By the end of the day Tuesday, Rep. Walter Jones, a contrarian Republican, became the first member of Nunes’ party to call for his recusal in the Russia investigation. And an article in the conservative National Review said that Nunes should step down as chairman of the intelligence committee.
Meanwhile, Nunes’s intelligence committee is in total disarray. Committee members told The Daily Beast that all their business has been indefinitely cancelled—whether it relates to the committee’s investigation into Russia or not.

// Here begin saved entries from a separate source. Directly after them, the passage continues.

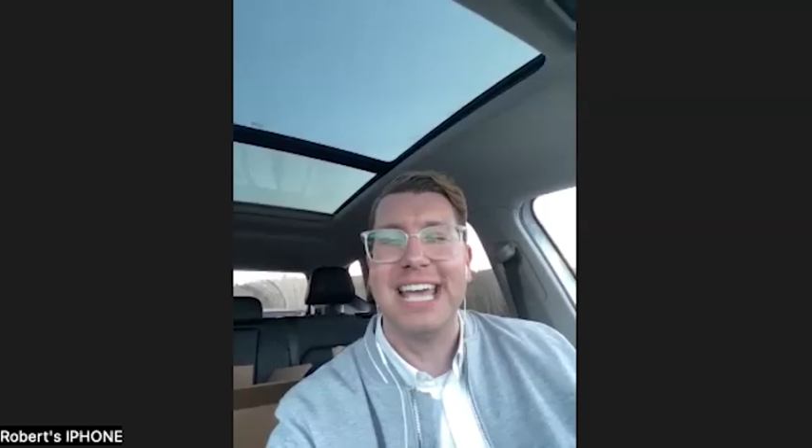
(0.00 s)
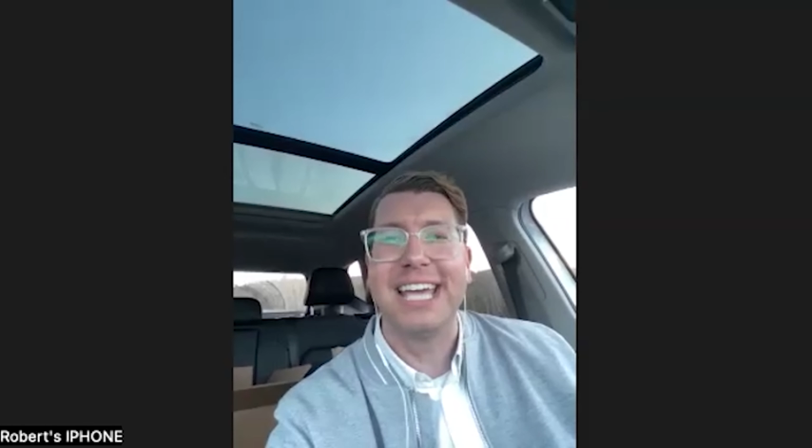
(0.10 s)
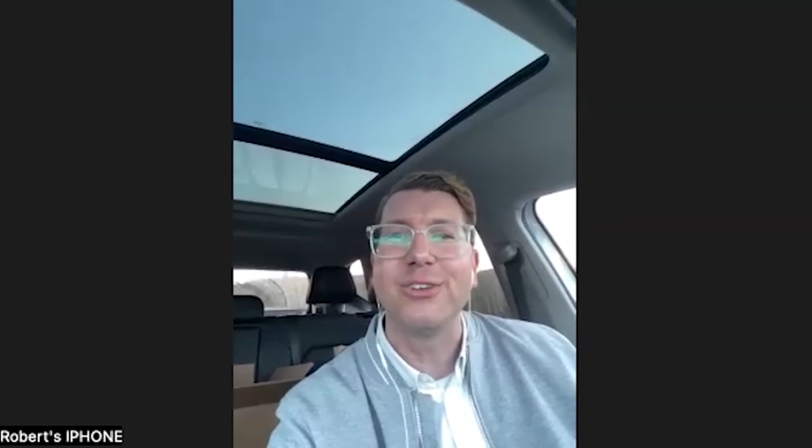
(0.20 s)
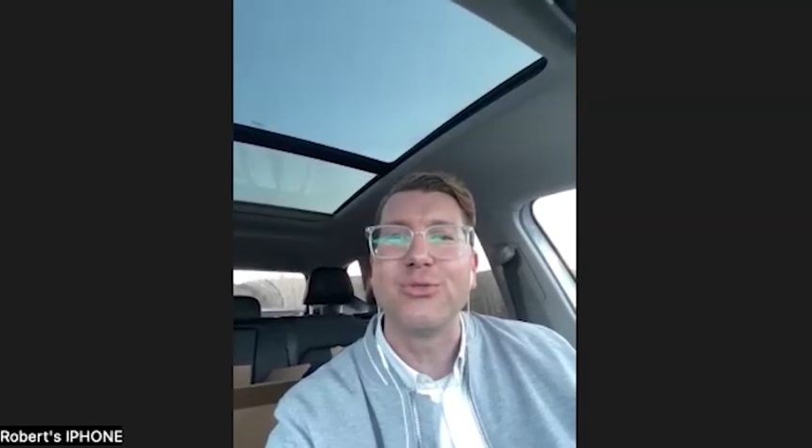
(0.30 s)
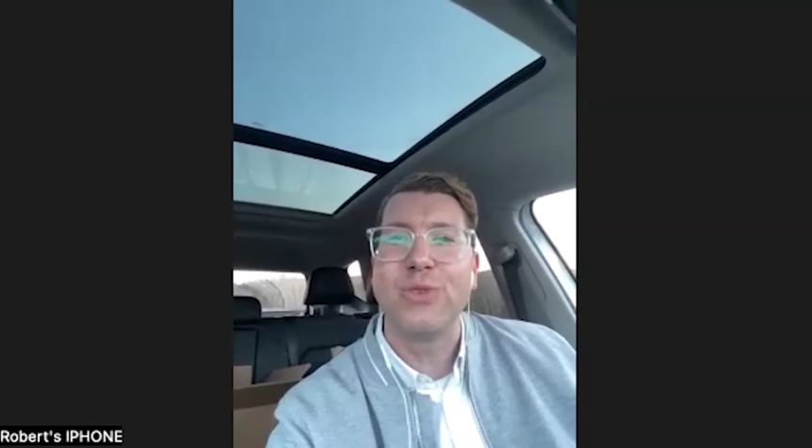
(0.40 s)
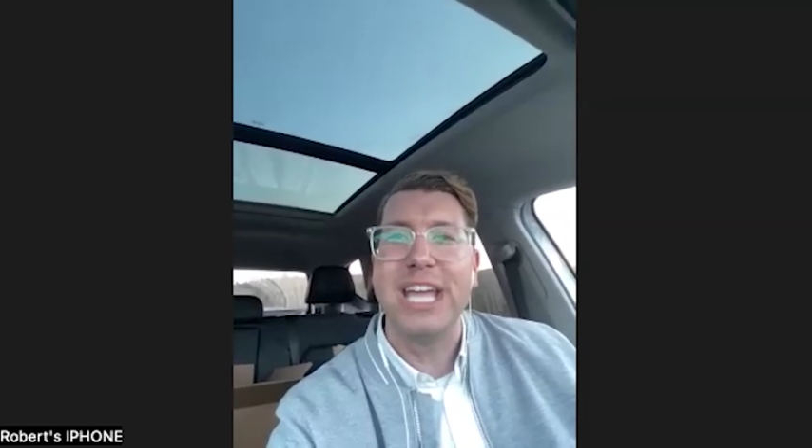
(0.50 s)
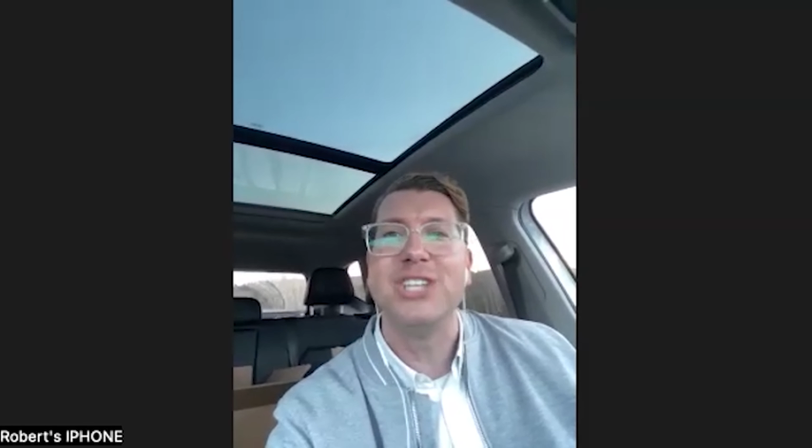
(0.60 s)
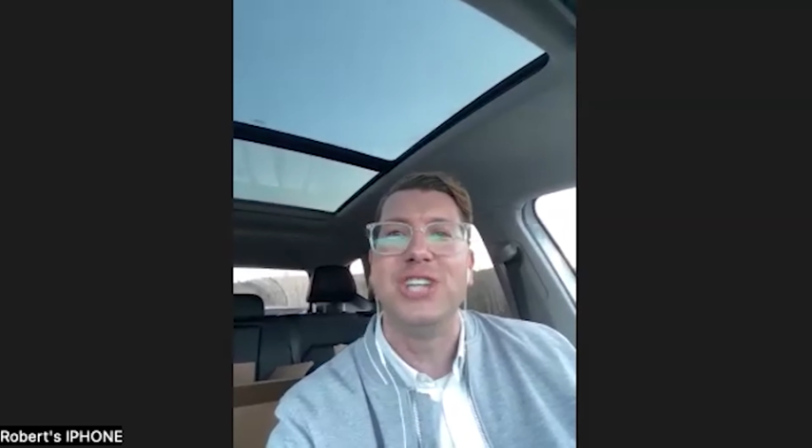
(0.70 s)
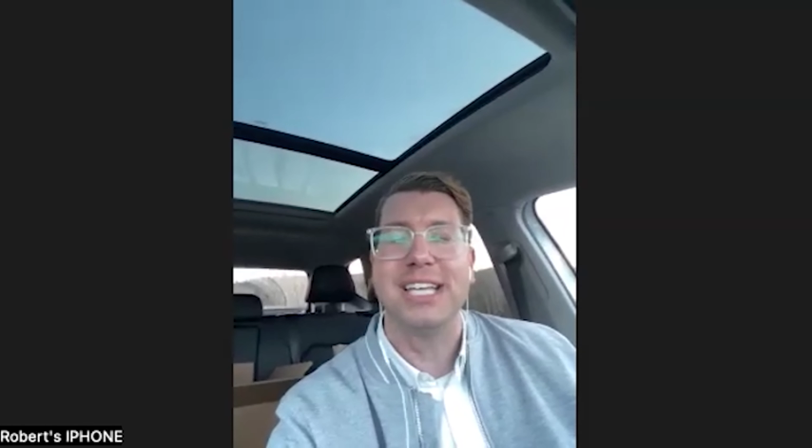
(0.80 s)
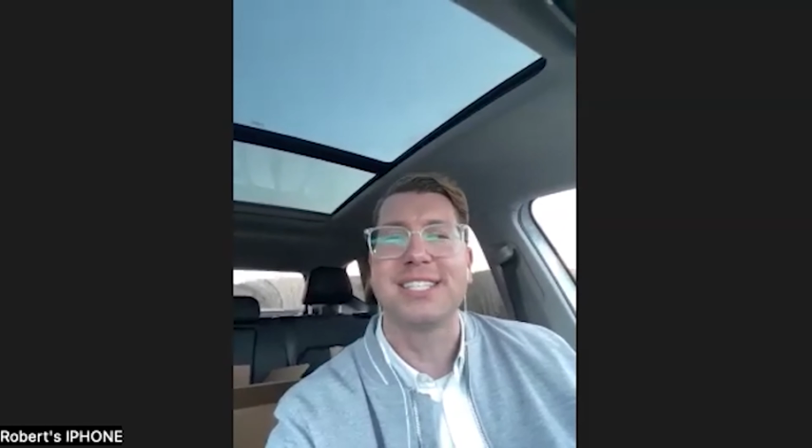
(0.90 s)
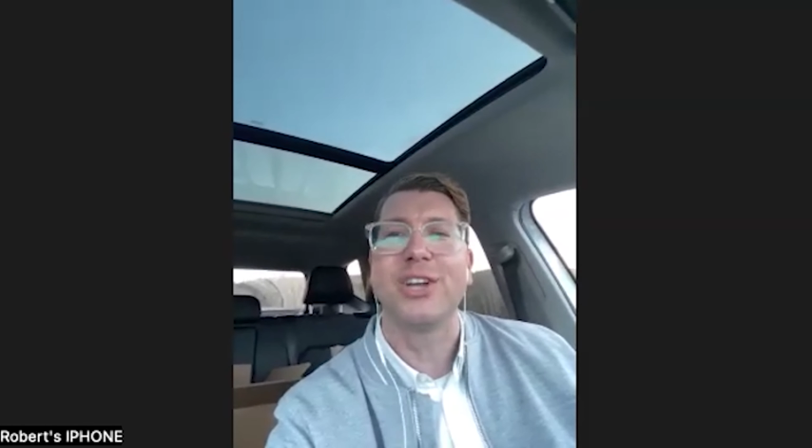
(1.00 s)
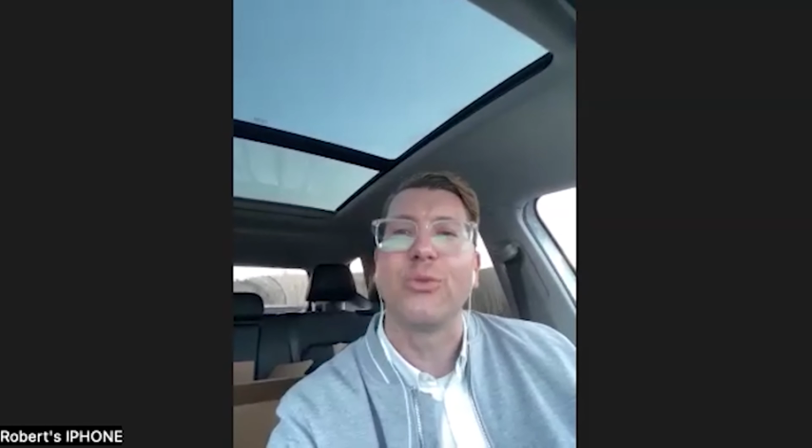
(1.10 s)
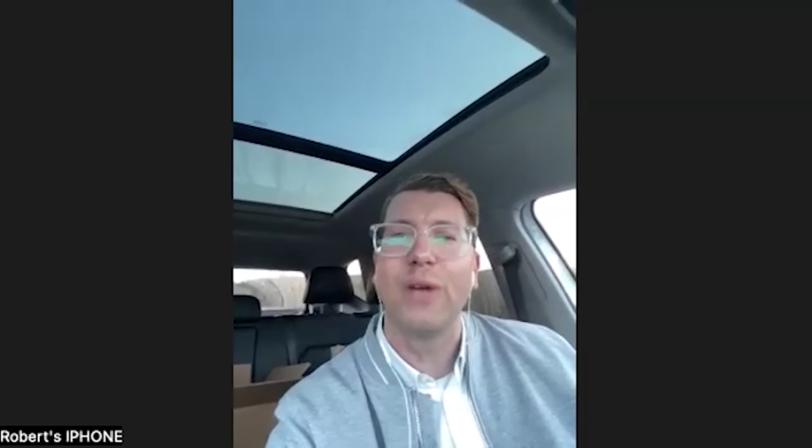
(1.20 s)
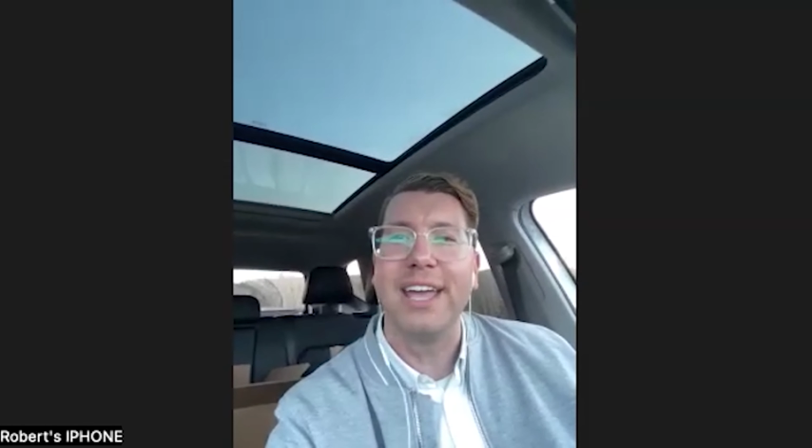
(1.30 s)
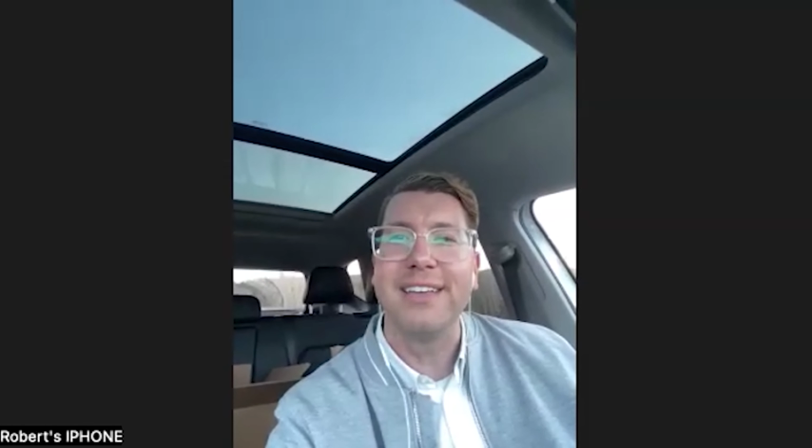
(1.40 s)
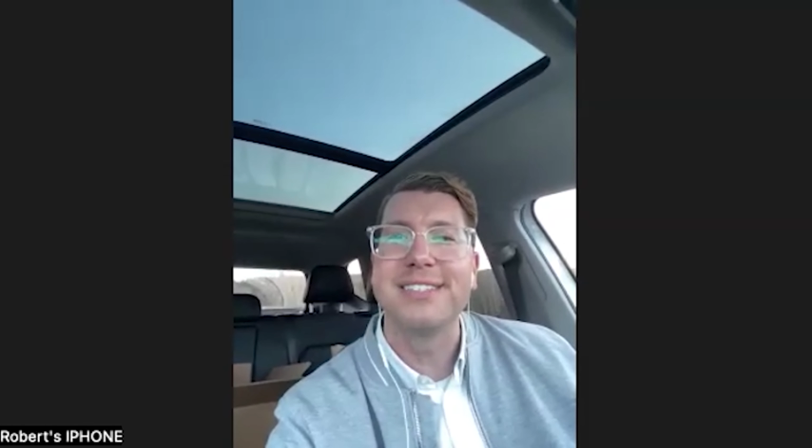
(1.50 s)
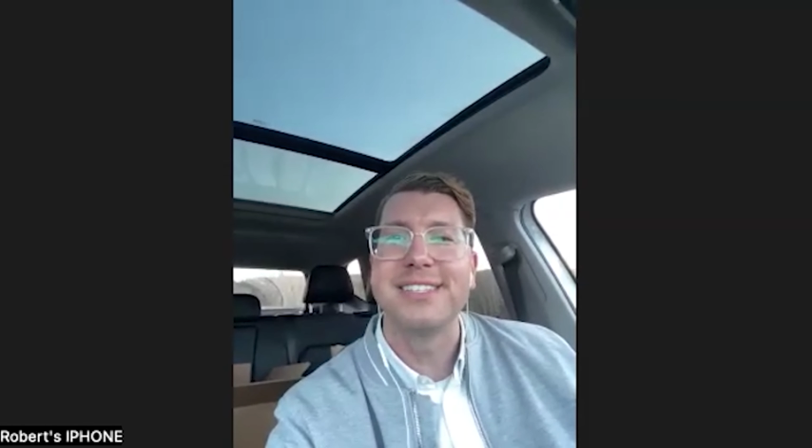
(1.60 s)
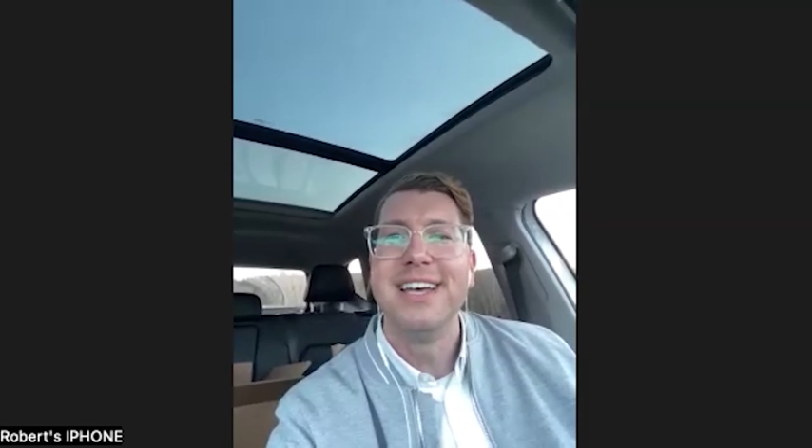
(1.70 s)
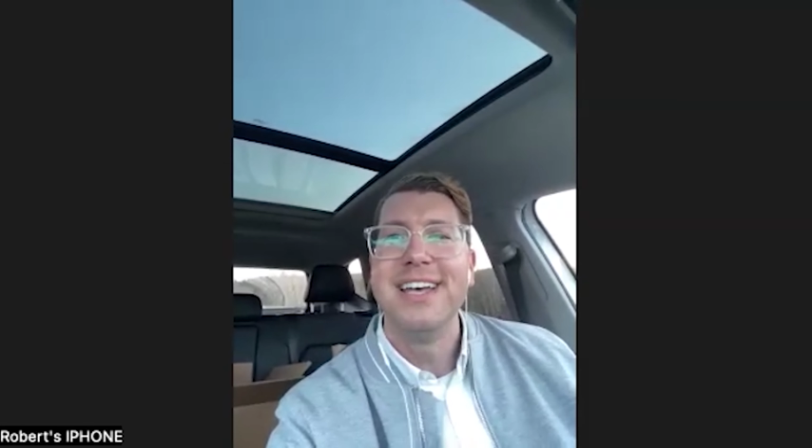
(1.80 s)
they can readjust their rings.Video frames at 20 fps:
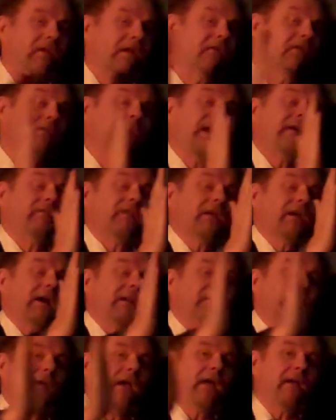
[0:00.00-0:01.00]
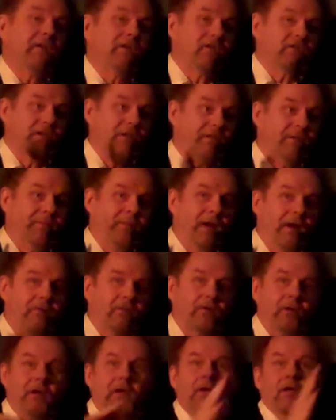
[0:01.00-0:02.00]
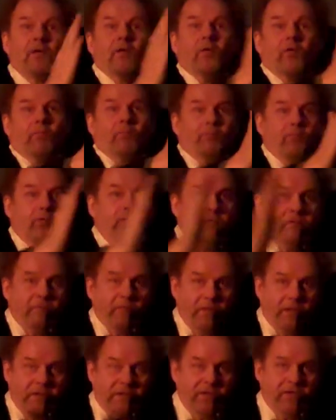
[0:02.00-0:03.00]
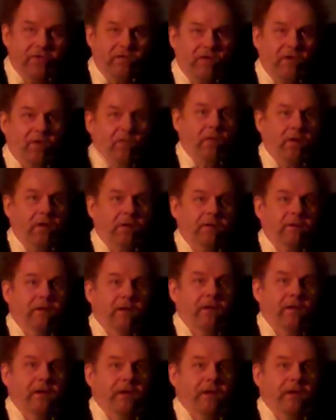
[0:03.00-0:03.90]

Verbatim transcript: and they don't have the kind of energy about movement and so on.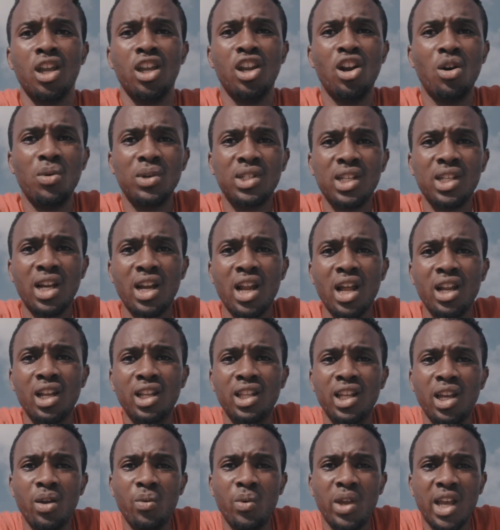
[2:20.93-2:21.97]
You know what's another
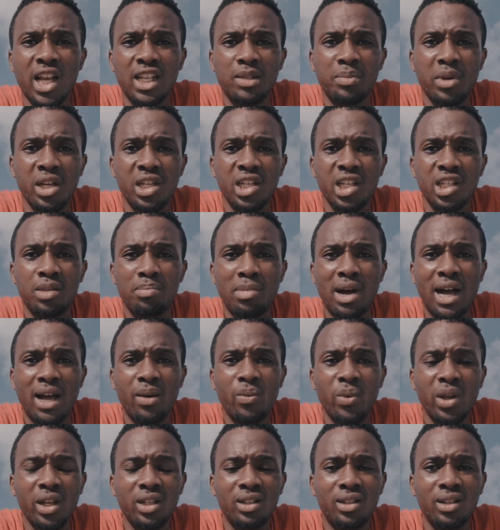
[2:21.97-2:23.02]
thing we as Bajans
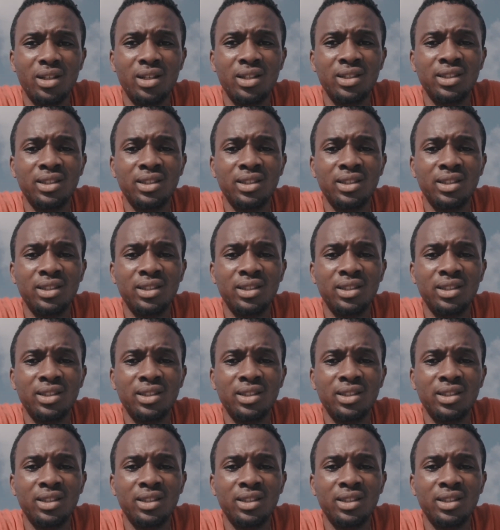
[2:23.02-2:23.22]
bad with?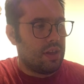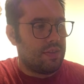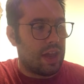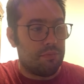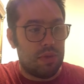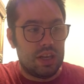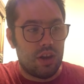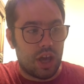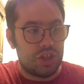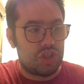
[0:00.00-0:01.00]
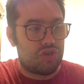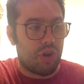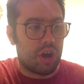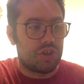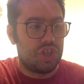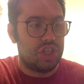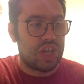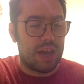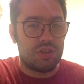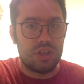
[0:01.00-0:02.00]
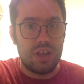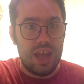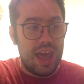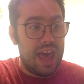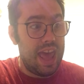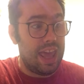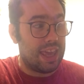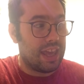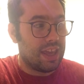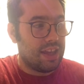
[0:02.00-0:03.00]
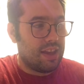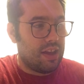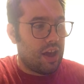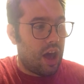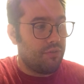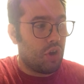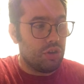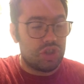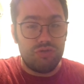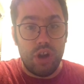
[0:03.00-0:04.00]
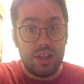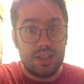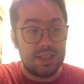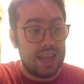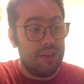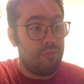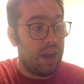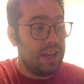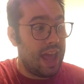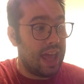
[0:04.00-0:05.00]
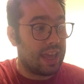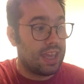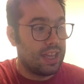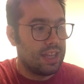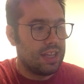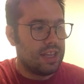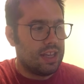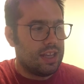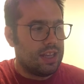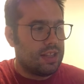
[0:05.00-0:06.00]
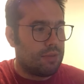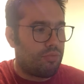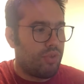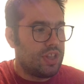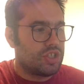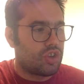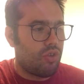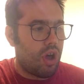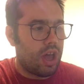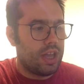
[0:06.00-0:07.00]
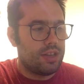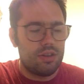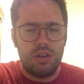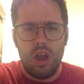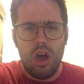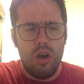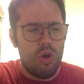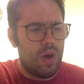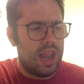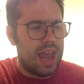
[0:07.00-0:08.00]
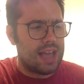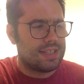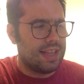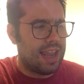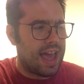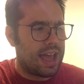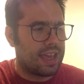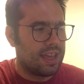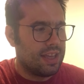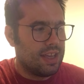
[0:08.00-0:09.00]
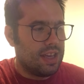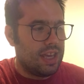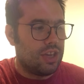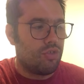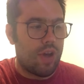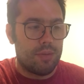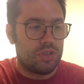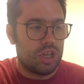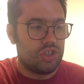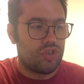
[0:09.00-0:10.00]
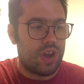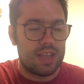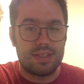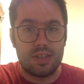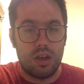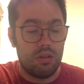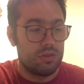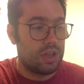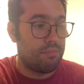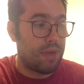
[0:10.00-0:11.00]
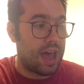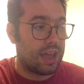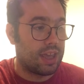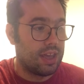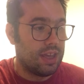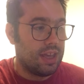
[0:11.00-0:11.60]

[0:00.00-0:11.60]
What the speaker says: Then midnight struck. She shouted, "Heck, I've got to run to save my neck." The prince cried, "No, alas, alack." He grabbed her dress to hold her back.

“The committee has been frozen. We oversee an $80 billion operation. Our intelligence community is out there doing things that need oversight, let’s just put it that way,” said Rep. Jim Himes, a member of the House Intelligence Committee. “And we have been completely shut down. This week we’re not even doing our regular meetings.”
Rep. Eric Swalwell said he spoke to Nunes Tuesday and asked for a roundtable meeting with the members to clear the air. He said he didn’t think it would happen.
“Our investigation is stalled. And it’s unfortunate because the chairman—we want him to be credible on the other important duties that the committee has. Because we do a lot of stuff that is not Russia related. And he’s been successful in the past about having a functioning, bipartisan committee—whether it’s the cybersecurity bill, the reauthorization of the intelligence authorization act,” Swalwell said. “Everything now is stalled. We’re not even having our regularly scheduled meetings.”
“The chairman, I believe, if he recused himself, could get us back on track,” he added.